Best of Indy: Best Comeback
It was killing Larry Bird, wasn’t it? The idea that some other Pacers president might kiss a trophy after everything he and the franchise had been through together. Coaxing an aging squad into the NBA Finals as coach and later, as an executive, looking on helplessly as a head case and a beer-soaked jerk in Detroit crushed his title hopes. And then last year, watching the players he had assembled, painstakingly and over many years, push the defending-champion Miami Heat to the edge of the playoff precipice, while he “retired” in Florida. He was burning, right? Donnie Walsh, Bird’s longtime front-office mentor, thinks so. “It had to be hard, sitting at home and watching that,” Walsh says. So Bird returned to the Pacers as president of basketball operations this past July to finish what he’d started—at least we think that’s why. We asked the man himself, and we’re still not sure.

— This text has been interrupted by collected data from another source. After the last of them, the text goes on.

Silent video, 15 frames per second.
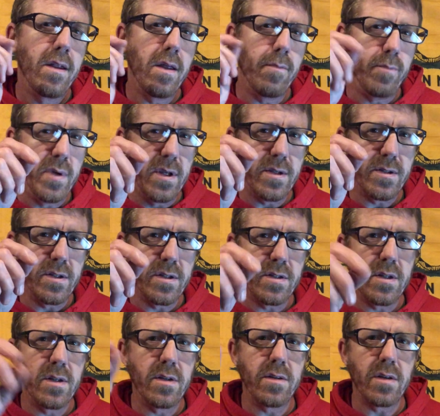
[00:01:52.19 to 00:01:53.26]
that
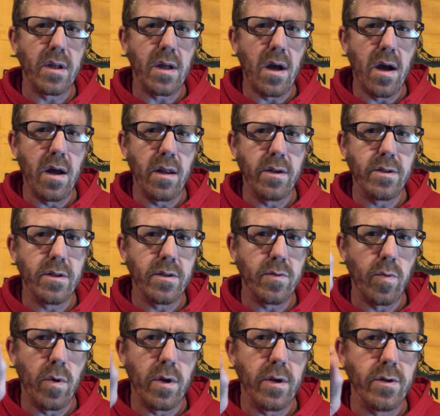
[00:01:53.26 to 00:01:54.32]
businesses and
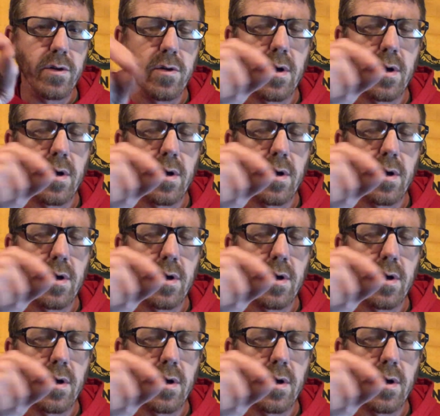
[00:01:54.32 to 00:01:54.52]
colleges wanted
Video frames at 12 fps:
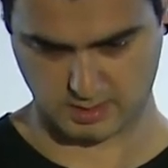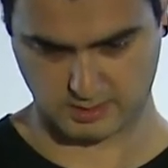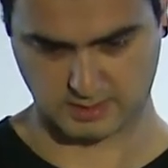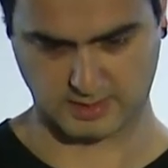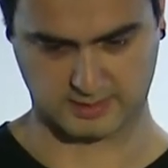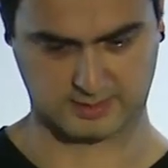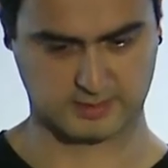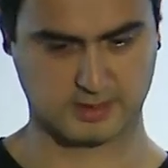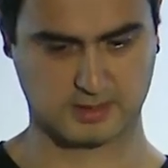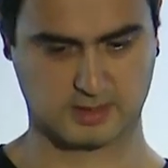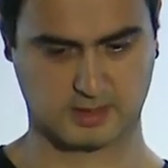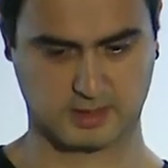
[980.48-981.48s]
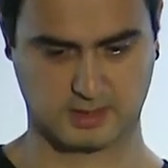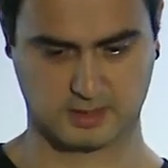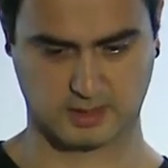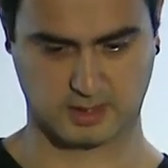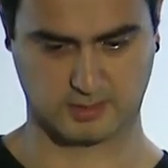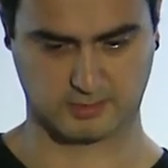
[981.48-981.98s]
Yes, this is
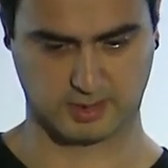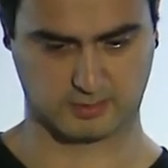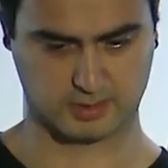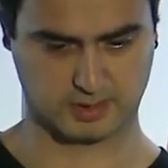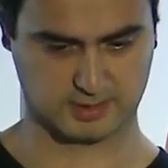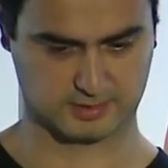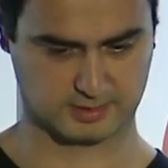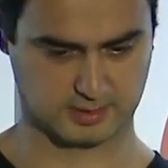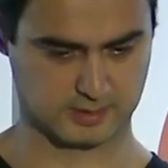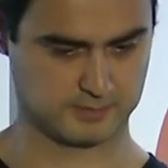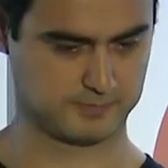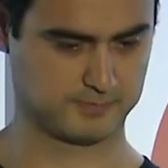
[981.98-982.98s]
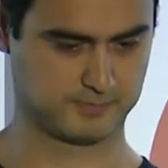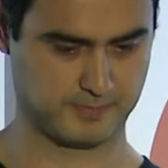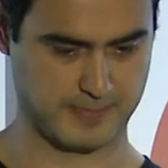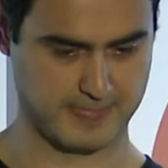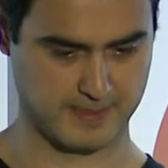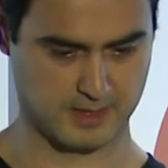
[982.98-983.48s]
our new cluster.
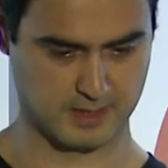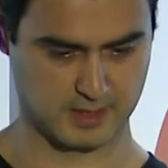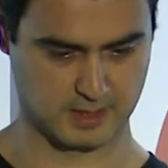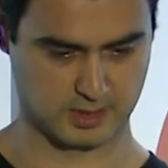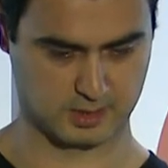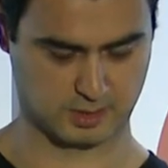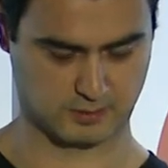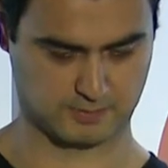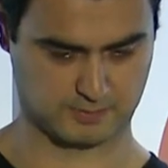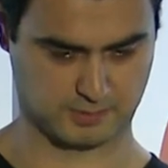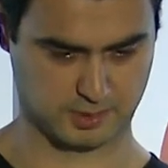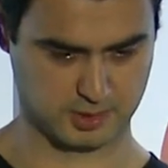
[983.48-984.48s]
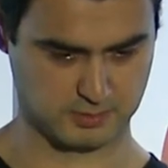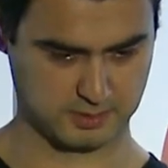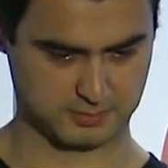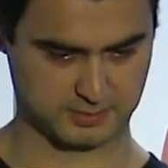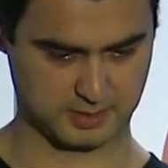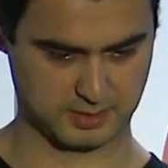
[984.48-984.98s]
So
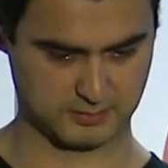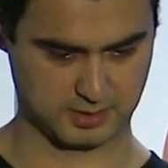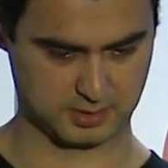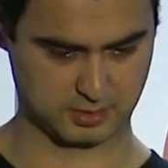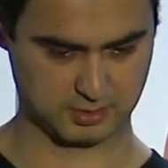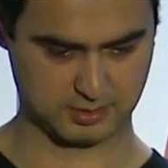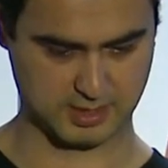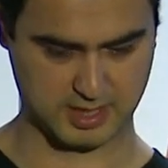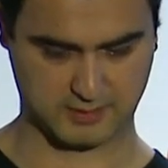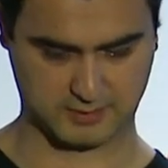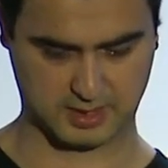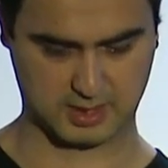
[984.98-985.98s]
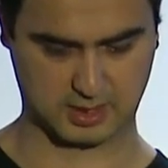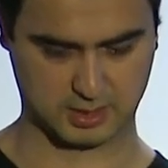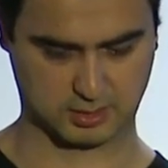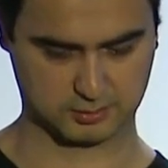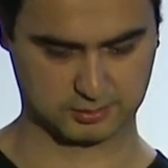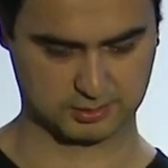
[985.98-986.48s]
probably we don't have any
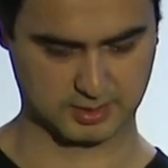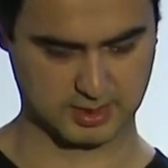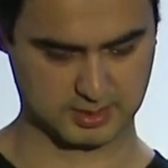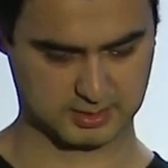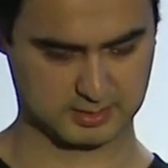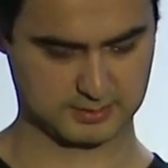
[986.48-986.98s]
nodes yet.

You cited health issues when announcing your departure last year. Feeling better?
Yeah, I feel a lot better, or I wouldn’t be here.
Must have been tough being away from the team during that playoff run.
No, I was very happy for them. You know, I’ve been in a lot of runs.
What was your formula for putting this group together?
I got lucky in the draft and got some good players.
How did your return to the Pacers come about?
I rehabbed, got healthy, and started feeling better. I stayed in contact with Donnie and Herb [Simon, the Pacers’ owner] throughout the year, and one day they called me to see if I was interested in the job. If I was, they needed to know now. And I decided to come back.
What does it mean to work for the pro franchise in your home state?
I don’t know if I’d be doing this if it was anywhere but here.
But some reports had you considering an offer from the Sacramento Kings.
I don’t want to get into that.
AP Photo/Corbis/Walter McBride
This article appeared in the December 2013 issue.